O advogado goiano havia sido eliminado inicialmente no teste de salto horizontal, que exigia distância mínima de 1,65 metro, mesmo concorrendo às vagas destinadas a pessoas com deficiência e tendo apresentado laudo médico para solicitar adaptações previamente.
O ministro Alexandre de Moraes anulou a decisão da banca examinadora que havia eliminado o candidato e determinou que a avaliação fosse reaplicada com as devidas adaptações. Moraes sustentou que a banca violou entendimento já firmado pelo STF ao negar o recurso e basear a eliminação exclusivamente no resultado do salto horizontal, alegando que a Constituição Federal assegura o direito a tratamento diferenciado às pessoas com deficiência no acesso ao serviço público.

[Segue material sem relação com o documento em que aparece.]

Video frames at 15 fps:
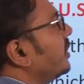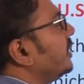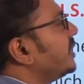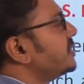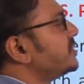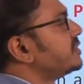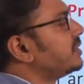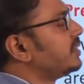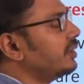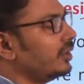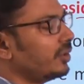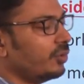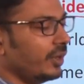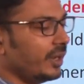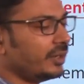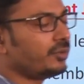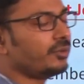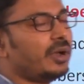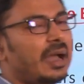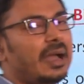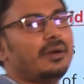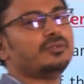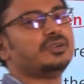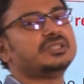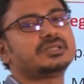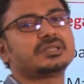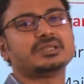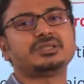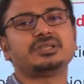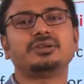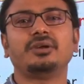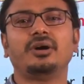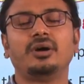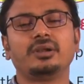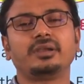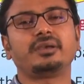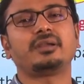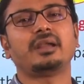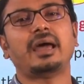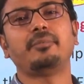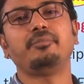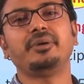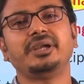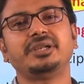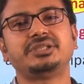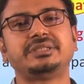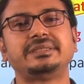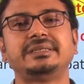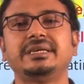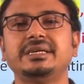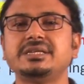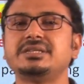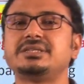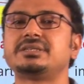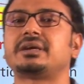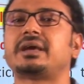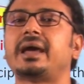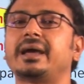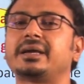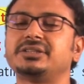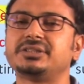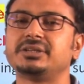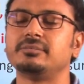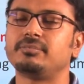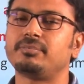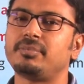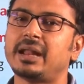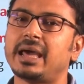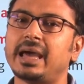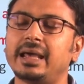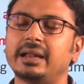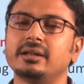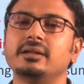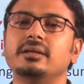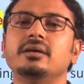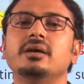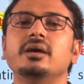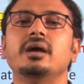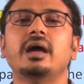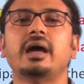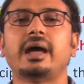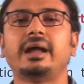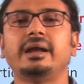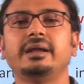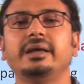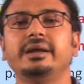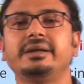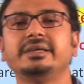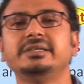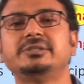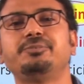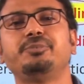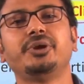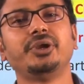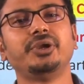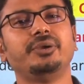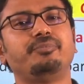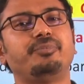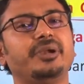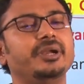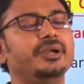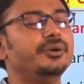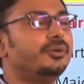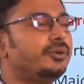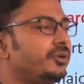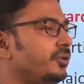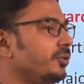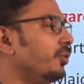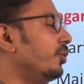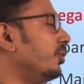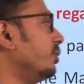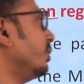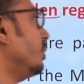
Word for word: it is going to have discussion on climate change action plan and it is pre prelude to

O ministro argumentou ainda que não ficou demonstrada a indispensabilidade do teste de salto horizontal para o exercício do cargo de delegado.
Moraes ampliou posteriormente a decisão para incluir também a prova de corrida de 12 minutos, que integra a mesma etapa do Teste de Aptidão Física. O magistrado determinou que a FGV passe a observar o entendimento fixado pelo Supremo em todas as fases do TAF para candidatos com deficiência, que teriam de refazer o teste completo.